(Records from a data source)

--- START ---

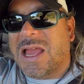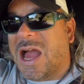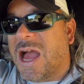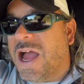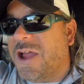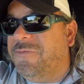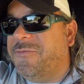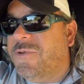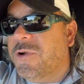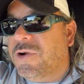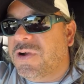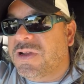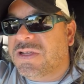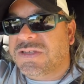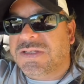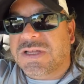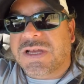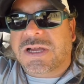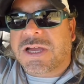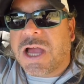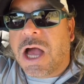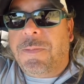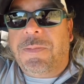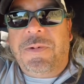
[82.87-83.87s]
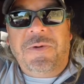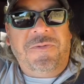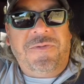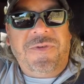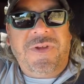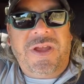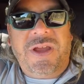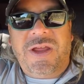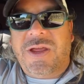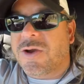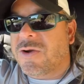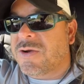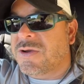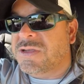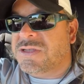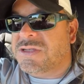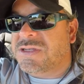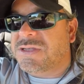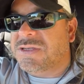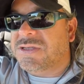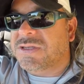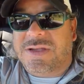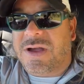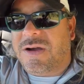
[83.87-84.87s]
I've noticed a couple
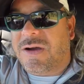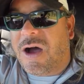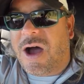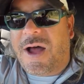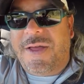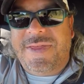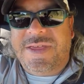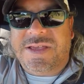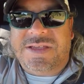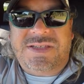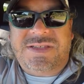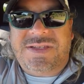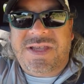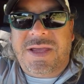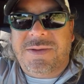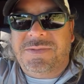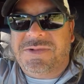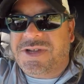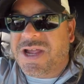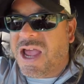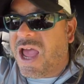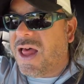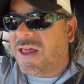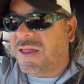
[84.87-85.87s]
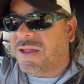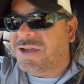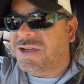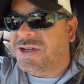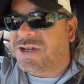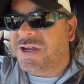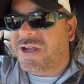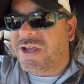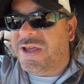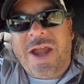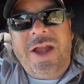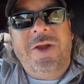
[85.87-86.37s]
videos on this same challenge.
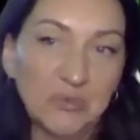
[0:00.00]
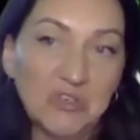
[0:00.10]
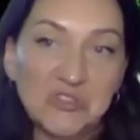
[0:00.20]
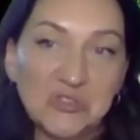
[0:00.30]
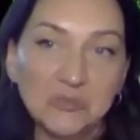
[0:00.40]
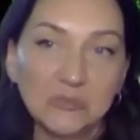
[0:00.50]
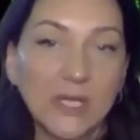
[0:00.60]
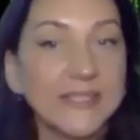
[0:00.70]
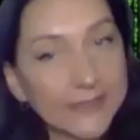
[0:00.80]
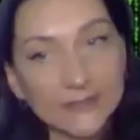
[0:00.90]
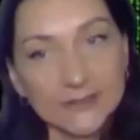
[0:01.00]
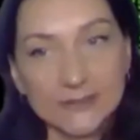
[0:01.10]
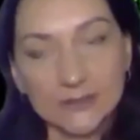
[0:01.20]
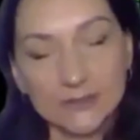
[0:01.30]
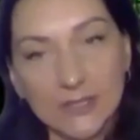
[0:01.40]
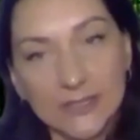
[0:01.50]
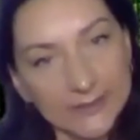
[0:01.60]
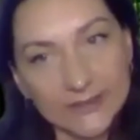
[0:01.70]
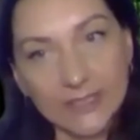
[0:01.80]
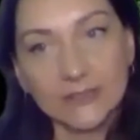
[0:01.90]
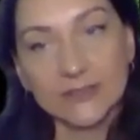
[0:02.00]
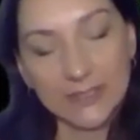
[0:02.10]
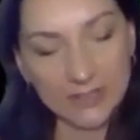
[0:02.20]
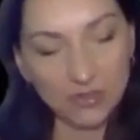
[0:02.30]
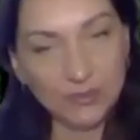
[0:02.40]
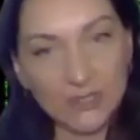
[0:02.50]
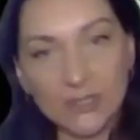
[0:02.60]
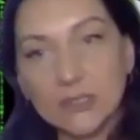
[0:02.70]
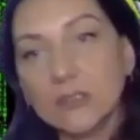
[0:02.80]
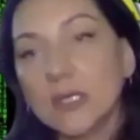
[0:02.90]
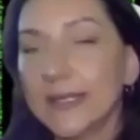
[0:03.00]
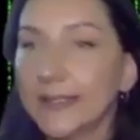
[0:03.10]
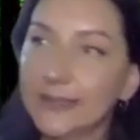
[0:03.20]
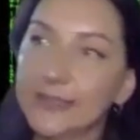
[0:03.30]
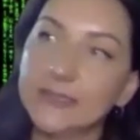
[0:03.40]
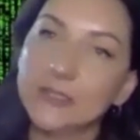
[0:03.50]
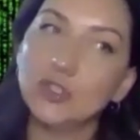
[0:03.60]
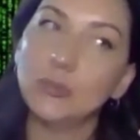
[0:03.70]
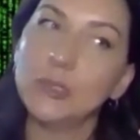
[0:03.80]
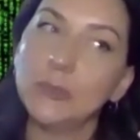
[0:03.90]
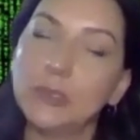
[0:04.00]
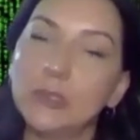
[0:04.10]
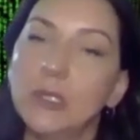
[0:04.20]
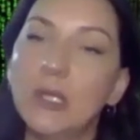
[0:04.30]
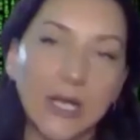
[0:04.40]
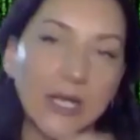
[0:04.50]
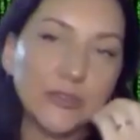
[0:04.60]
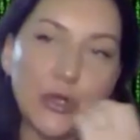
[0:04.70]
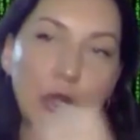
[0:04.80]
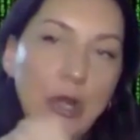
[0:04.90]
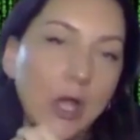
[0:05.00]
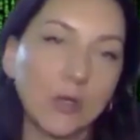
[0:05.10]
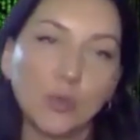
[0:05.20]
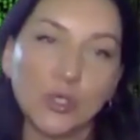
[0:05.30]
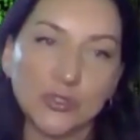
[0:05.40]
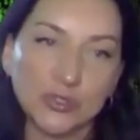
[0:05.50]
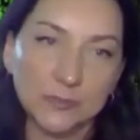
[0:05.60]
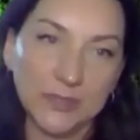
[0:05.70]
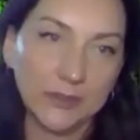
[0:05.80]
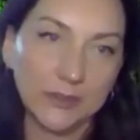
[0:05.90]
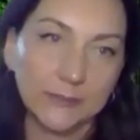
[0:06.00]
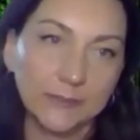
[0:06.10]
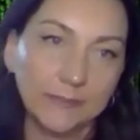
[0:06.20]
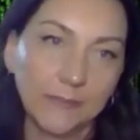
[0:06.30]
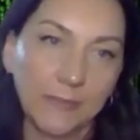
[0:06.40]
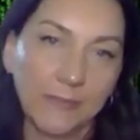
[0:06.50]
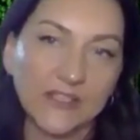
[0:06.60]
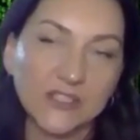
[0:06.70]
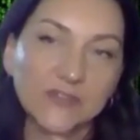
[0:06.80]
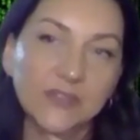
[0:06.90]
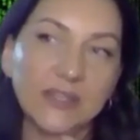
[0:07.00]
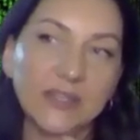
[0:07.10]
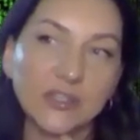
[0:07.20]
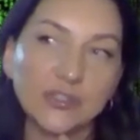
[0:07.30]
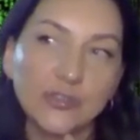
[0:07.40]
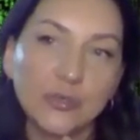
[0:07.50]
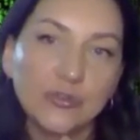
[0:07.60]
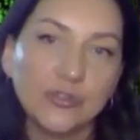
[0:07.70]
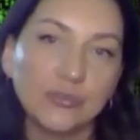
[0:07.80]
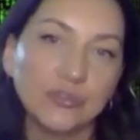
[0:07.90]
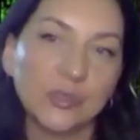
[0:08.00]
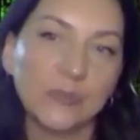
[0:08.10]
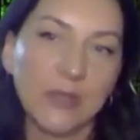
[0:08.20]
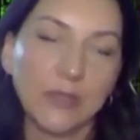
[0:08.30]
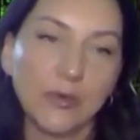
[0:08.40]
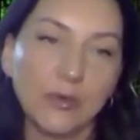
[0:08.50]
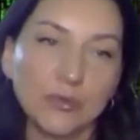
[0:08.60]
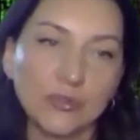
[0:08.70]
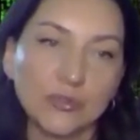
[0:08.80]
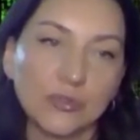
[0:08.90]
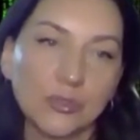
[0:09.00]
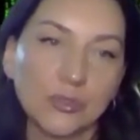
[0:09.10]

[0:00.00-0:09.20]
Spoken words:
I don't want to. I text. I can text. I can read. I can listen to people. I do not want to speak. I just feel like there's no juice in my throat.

--- END ---

The data must be printed exactly, image-free.

[82.87-83.87s]
[83.87-84.87s]
I've noticed a couple
[84.87-85.87s]
[85.87-86.37s]
videos on this same challenge.
[0:00.00]
[0:00.10]
[0:00.20]
[0:00.30]
[0:00.40]
[0:00.50]
[0:00.60]
[0:00.70]
[0:00.80]
[0:00.90]
[0:01.00]
[0:01.10]
[0:01.20]
[0:01.30]
[0:01.40]
[0:01.50]
[0:01.60]
[0:01.70]
[0:01.80]
[0:01.90]
[0:02.00]
[0:02.10]
[0:02.20]
[0:02.30]
[0:02.40]
[0:02.50]
[0:02.60]
[0:02.70]
[0:02.80]
[0:02.90]
[0:03.00]
[0:03.10]
[0:03.20]
[0:03.30]
[0:03.40]
[0:03.50]
[0:03.60]
[0:03.70]
[0:03.80]
[0:03.90]
[0:04.00]
[0:04.10]
[0:04.20]
[0:04.30]
[0:04.40]
[0:04.50]
[0:04.60]
[0:04.70]
[0:04.80]
[0:04.90]
[0:05.00]
[0:05.10]
[0:05.20]
[0:05.30]
[0:05.40]
[0:05.50]
[0:05.60]
[0:05.70]
[0:05.80]
[0:05.90]
[0:06.00]
[0:06.10]
[0:06.20]
[0:06.30]
[0:06.40]
[0:06.50]
[0:06.60]
[0:06.70]
[0:06.80]
[0:06.90]
[0:07.00]
[0:07.10]
[0:07.20]
[0:07.30]
[0:07.40]
[0:07.50]
[0:07.60]
[0:07.70]
[0:07.80]
[0:07.90]
[0:08.00]
[0:08.10]
[0:08.20]
[0:08.30]
[0:08.40]
[0:08.50]
[0:08.60]
[0:08.70]
[0:08.80]
[0:08.90]
[0:09.00]
[0:09.10]

[0:00.00-0:09.20]
Spoken words:
I don't want to. I text. I can text. I can read. I can listen to people. I do not want to speak. I just feel like there's no juice in my throat.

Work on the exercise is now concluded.